The black and white stripe Edwardian dress Costume might be a fashion selection chosen for a luncheon by the fashionable Ms. Evelyn Nesbit, who was known to as a stunningly elegant beauty who captured all eyes when she strolled into a room. Evelyn was the epitone of the Gibson girl illustrations. For more on the scandal see a movie made in 1955 called, "The Girl in the Red Velvet Swing," starring Ray Milland and Joan Collins. One can locate this film as there are good costumes of the time in the film. It gives the complete background of this crime story which overtook newspapers headlines in 1906.
A typical Edwardian bodice can be identified by a blousen, loose bustline sometimes to the waist. The bodice waist was often firmly boned, tightly corseted underneath, then fixedly belted (usually with a "corselet" belt, containing 1-4 or even more bones.) Then, the skirt was fitted with a flowing, "A" line of fluid fabric, usually with bias cut flounces for ultimate movement. There was usually found a horsehair or velvet hem on the hemedging plus vestiges of the previous era's dust ruffle of Valenciennes lace. Skirts in the earlier eras seldom had any bias cut parts, other then small flounces or ruffle edgings. Early 20th century hair was most often worn in a fluffy pompadour, loosely pinned up. Many ladies had to wear "rats" and backcombing to create the popular illusion of extra width at the temples and crown. Charles Dana Gibson's satirical Life Magazine line drawings were the prime example of the "new look" which were affectionately dubbed by the press, the "Gibson Girls." Harrison Fischer was also a famous artist reining in this era, depicting more of a delicate, romanticized view of lovely turn of the century fashionable ladies in charming settings and ladylike poses.This c. 1900 Edwardian costume has a lovely silk satin, black/ivory stripe "A" line skirt with bias flounce, Eisenhower style jacket/bodice with bishop sleeves, and black under bodice with an ornate, feathered Edwardian style hat and purse. The black belt displays a large, square silver buckle with a rear view "V" shape, and huge, billowing bows trailing behind. The Edwardian costume was originally left unfinished, having only the skirt complete. The bodice, however, was fully cut, but unsewn. This Edwardian costume was originally began by a theatre costumer who had originally dressed porcelain dolls but, whom passed away at the halfway mark. When she died 10 years ago, her son eventually sold a trunk with some of her dress collection and items she worked on at the time from her sewing room. The bodice and a blouse were completed and made (before me) by a lady who purchased the trunk (with this costume inside) at an auction with some other dresses. I bought two of the costumes as they were tre marvelous! Just to look at the construction in that dress one learns a lot about costuming!

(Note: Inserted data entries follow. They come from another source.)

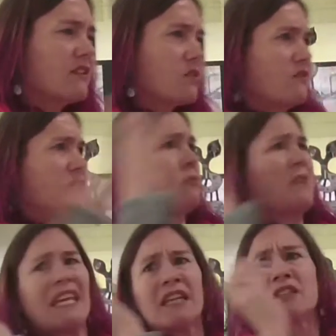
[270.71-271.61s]
sort of
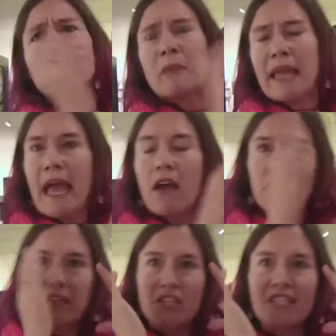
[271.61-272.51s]
zooming in, zooming out,
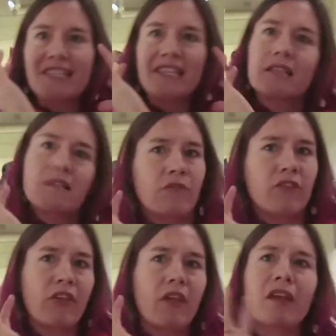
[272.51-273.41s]
and she sees
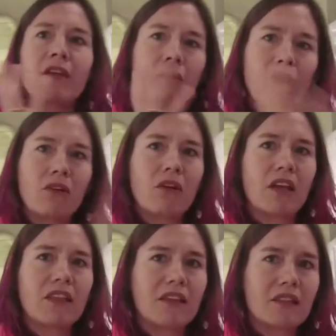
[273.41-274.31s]
everything, you know,
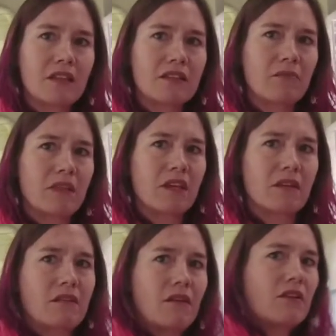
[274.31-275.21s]
I think that's something
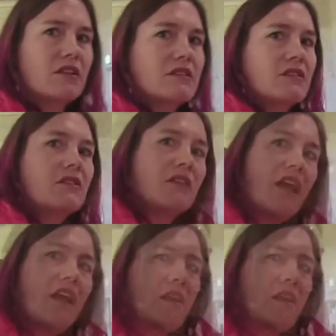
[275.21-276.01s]
artists are good at.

My original intent was to keep and redo the dress... but one has to have stature to wear this style effectively, and I am 5'2..." To complete the ensemble, I added a huge, Edwardian style hat, loaded with roses and plush feathers, in addition added a black reticule to complete the Gibson Girl effect. To have the body shape look right, an "S" bend Edwardian corset should be added, volumous, flowing lacy petticoats (at least two...) and a camisole should be worn besides a small bustle pad.

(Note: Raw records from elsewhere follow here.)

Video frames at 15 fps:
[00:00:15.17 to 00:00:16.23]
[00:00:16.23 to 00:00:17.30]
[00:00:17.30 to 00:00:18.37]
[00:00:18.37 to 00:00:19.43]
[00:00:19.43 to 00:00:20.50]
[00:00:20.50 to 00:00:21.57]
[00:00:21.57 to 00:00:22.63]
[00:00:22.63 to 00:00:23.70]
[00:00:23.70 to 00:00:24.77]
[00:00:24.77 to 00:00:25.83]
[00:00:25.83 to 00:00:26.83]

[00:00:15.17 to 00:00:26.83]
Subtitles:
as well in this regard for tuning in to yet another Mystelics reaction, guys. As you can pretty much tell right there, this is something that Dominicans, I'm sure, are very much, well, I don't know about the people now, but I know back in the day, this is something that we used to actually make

The bustle pad at this point in time only a ghost of its former buoyant self- bustles used to fill out the full derriere of a gown. At the beginning of the new century, a bustle pad was only supposed to prevent back hollows above the derriere. Pointed Victorian boots, or ivory pointed shoes with black added spats (a la "Mary Poppins") would be era appropriate to complete the vision of the ideal Gibson Girl.